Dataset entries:
▼
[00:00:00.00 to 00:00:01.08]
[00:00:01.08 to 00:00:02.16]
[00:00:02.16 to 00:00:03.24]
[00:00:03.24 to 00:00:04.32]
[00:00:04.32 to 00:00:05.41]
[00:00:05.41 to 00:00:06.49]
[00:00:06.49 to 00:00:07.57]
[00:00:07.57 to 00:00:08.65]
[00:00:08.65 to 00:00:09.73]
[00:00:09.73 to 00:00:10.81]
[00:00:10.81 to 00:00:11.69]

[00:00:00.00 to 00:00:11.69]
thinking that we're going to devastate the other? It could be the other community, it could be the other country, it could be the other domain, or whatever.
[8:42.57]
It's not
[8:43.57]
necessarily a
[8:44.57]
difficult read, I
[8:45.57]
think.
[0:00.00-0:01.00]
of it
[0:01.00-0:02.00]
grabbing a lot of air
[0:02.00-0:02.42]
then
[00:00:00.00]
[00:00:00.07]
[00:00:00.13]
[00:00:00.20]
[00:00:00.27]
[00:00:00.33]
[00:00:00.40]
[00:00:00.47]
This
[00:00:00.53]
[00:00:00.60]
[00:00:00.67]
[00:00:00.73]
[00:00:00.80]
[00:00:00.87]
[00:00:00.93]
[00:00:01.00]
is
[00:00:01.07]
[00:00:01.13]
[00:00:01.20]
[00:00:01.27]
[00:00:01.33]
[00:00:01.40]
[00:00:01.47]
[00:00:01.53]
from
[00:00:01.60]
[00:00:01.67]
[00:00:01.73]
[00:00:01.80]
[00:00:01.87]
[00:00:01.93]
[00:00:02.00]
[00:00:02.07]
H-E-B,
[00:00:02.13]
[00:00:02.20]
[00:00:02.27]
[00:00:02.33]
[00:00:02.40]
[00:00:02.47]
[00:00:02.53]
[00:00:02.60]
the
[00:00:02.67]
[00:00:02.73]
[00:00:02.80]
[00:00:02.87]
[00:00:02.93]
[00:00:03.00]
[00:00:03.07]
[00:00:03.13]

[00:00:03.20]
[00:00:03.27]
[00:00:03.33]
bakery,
▲
Exercise prompt:
Take the line holding "[0:00.00-0:01.00]" and the lines after it through the end of the entries. Retype them exactly and add nothing.

Response to this exercise:
[0:00.00-0:01.00]
of it
[0:01.00-0:02.00]
grabbing a lot of air
[0:02.00-0:02.42]
then
[00:00:00.00]
[00:00:00.07]
[00:00:00.13]
[00:00:00.20]
[00:00:00.27]
[00:00:00.33]
[00:00:00.40]
[00:00:00.47]
This
[00:00:00.53]
[00:00:00.60]
[00:00:00.67]
[00:00:00.73]
[00:00:00.80]
[00:00:00.87]
[00:00:00.93]
[00:00:01.00]
is
[00:00:01.07]
[00:00:01.13]
[00:00:01.20]
[00:00:01.27]
[00:00:01.33]
[00:00:01.40]
[00:00:01.47]
[00:00:01.53]
from
[00:00:01.60]
[00:00:01.67]
[00:00:01.73]
[00:00:01.80]
[00:00:01.87]
[00:00:01.93]
[00:00:02.00]
[00:00:02.07]
H-E-B,
[00:00:02.13]
[00:00:02.20]
[00:00:02.27]
[00:00:02.33]
[00:00:02.40]
[00:00:02.47]
[00:00:02.53]
[00:00:02.60]
the
[00:00:02.67]
[00:00:02.73]
[00:00:02.80]
[00:00:02.87]
[00:00:02.93]
[00:00:03.00]
[00:00:03.07]
[00:00:03.13]

[00:00:03.20]
[00:00:03.27]
[00:00:03.33]
bakery,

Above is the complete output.